The Daily Telegraph

Soldier’s flag returned to family after 73 years

- By Our Foreign Staff

A US Marine who served in the Pacific during the Second World War has travelled to a remote village in Japan to return a flag he took from the body of a fallen Japanese soldier 73 years ago.

Marvin Strombo handed over the calligraph­y-covered Japanese flag to the family of Sadao Yasue. They had never received his body or – until that moment – anything else of his.

Yasue’s sister Sayoko Furuta, 93, covered her face with both hands and wept silently as her brother Tatsuya Yasue placed the flag on her lap. Mr Strombo gently rubbed her shoulder.

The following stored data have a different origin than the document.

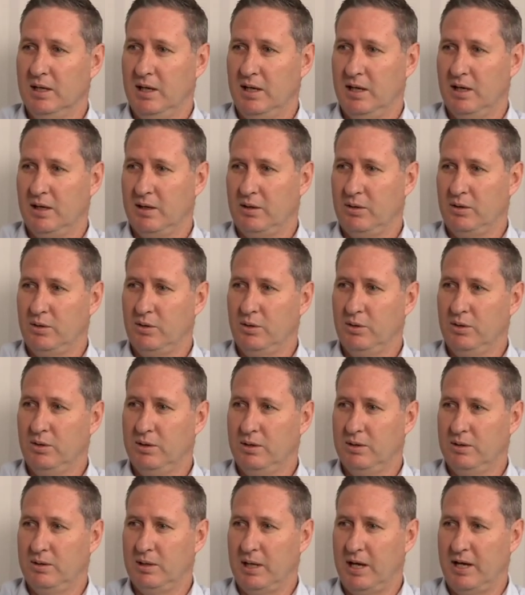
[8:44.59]
uh, good
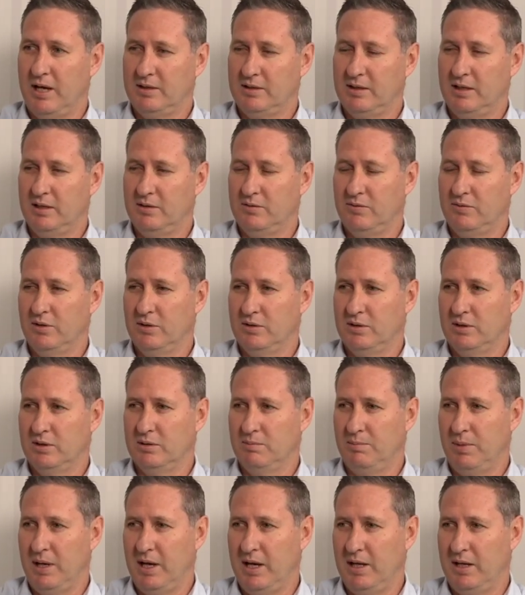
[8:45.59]
assets
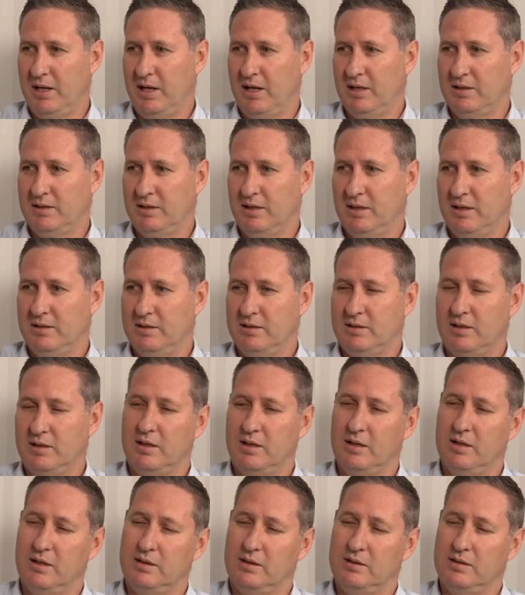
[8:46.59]
versus bad assets uh,
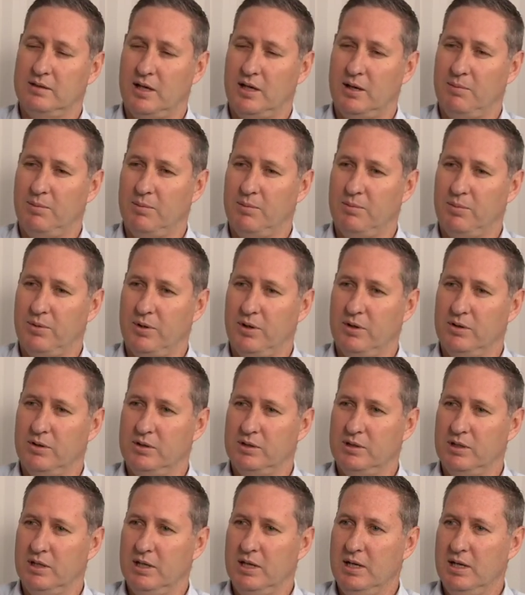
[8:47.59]
type
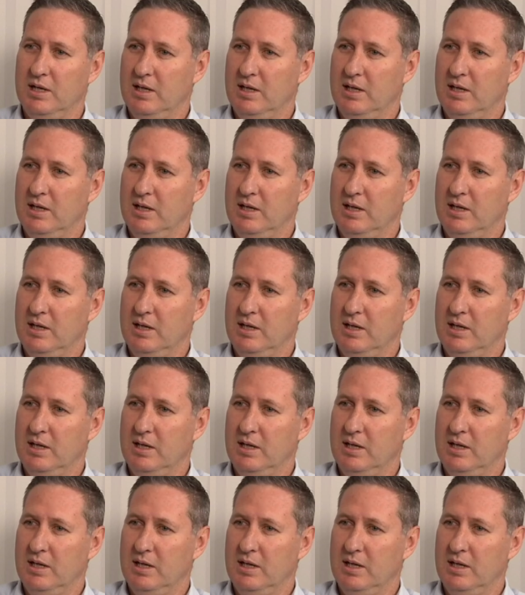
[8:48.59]
approach.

“I was so happy that I returned the flag,” Mr Strombo said. “I can see how much the flag meant to her. That almost made me cry.”

The flag’s white background is filled with signatures of 180 friends and neighbours in the tea-growing village of Higashishi­rakawa, wishing Yasue’s safe return. The signatures helped Mr Strombo, 93, find its rightful owners.

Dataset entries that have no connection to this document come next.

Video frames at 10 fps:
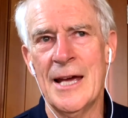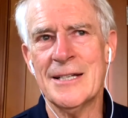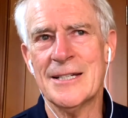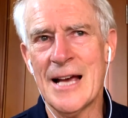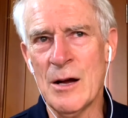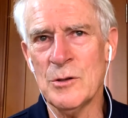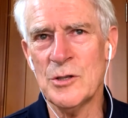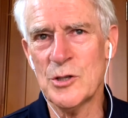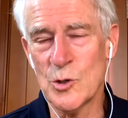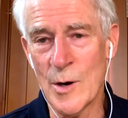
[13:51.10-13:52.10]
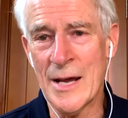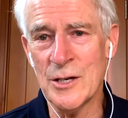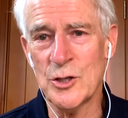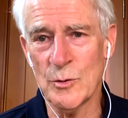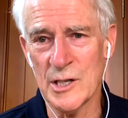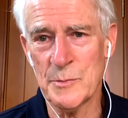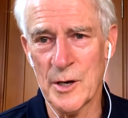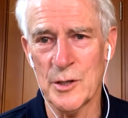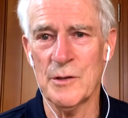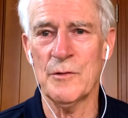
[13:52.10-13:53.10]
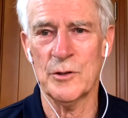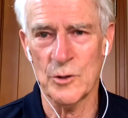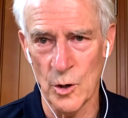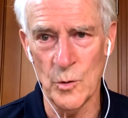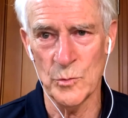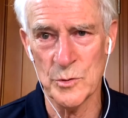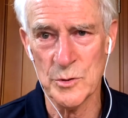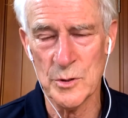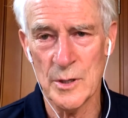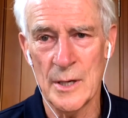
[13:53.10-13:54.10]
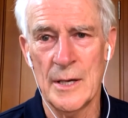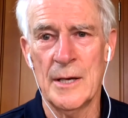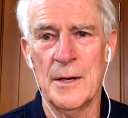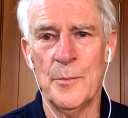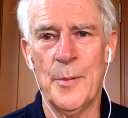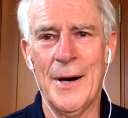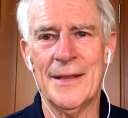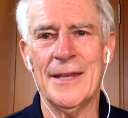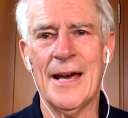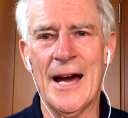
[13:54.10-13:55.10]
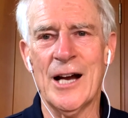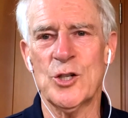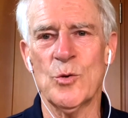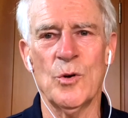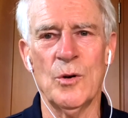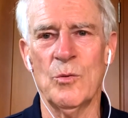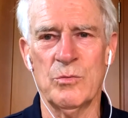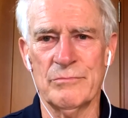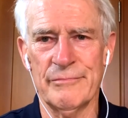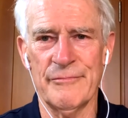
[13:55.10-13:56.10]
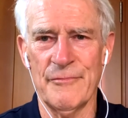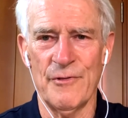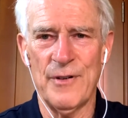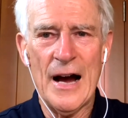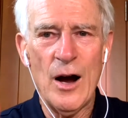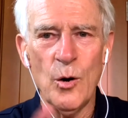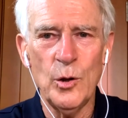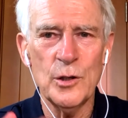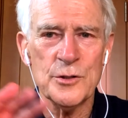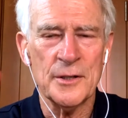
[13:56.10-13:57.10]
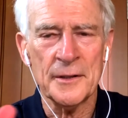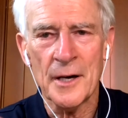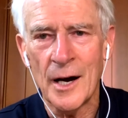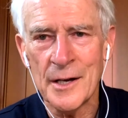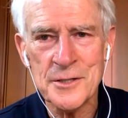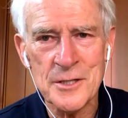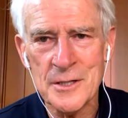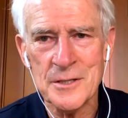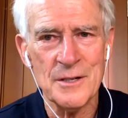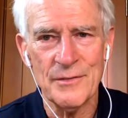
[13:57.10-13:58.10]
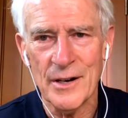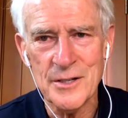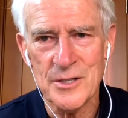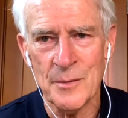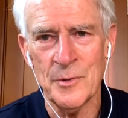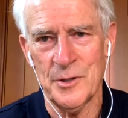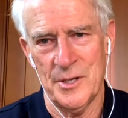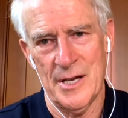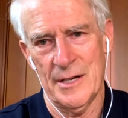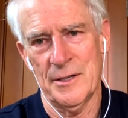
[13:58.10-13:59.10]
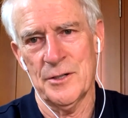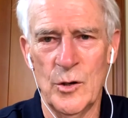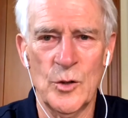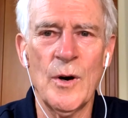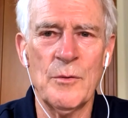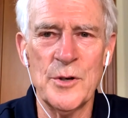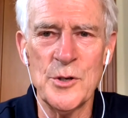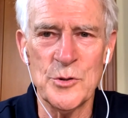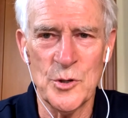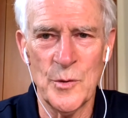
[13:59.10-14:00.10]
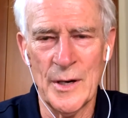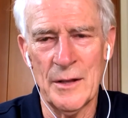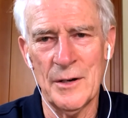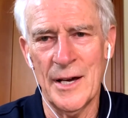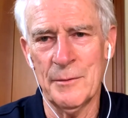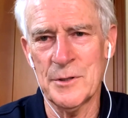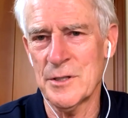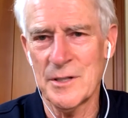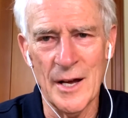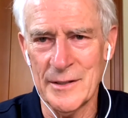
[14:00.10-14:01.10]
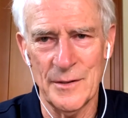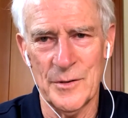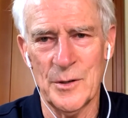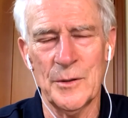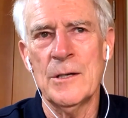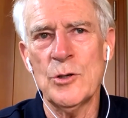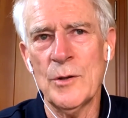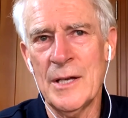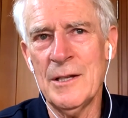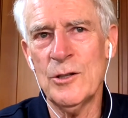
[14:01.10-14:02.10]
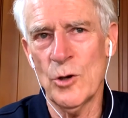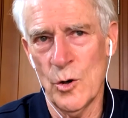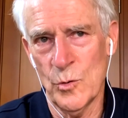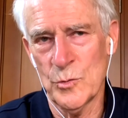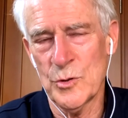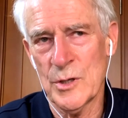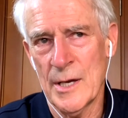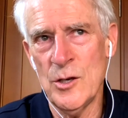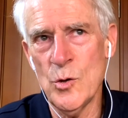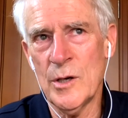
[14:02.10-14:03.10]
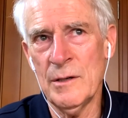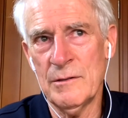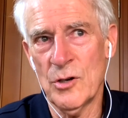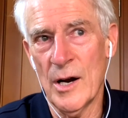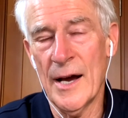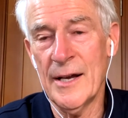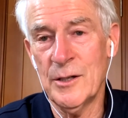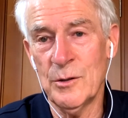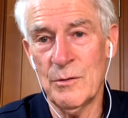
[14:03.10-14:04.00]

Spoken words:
It sounds strange to us because of the tones, but the actual vowels and consonants are very similar to English, or to what we're used to in other languages. Not difficult. So then the tones. You can try to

Tatsuya, an 89-year-old farmer, said the return of the flag brought closure. “It’s like my brother can come out of limbo,” he said.

He last saw his older brother alive the day before he left for the South Pacific in 1943. He and two siblings made a small send-off picnic. Sadao whispered to him to take good care of their parents.

A year later, Japanese authoritie­s sent the family a wooden box with a few stones at the bottom – a substitute for his body. Months after the war ended, the family were told he died somewhere in the Mariana Islands, presumably on July 18, 1944, the day Saipan fell. He was 25.

Mr Strombo was able to tell them he found Sadao’s body on the outskirts of Garapan, a village in Saipan. Their brother probably died of a concussion from a mortar round. He told them Sadao was lying on the ground on his left side, looking as if he was asleep.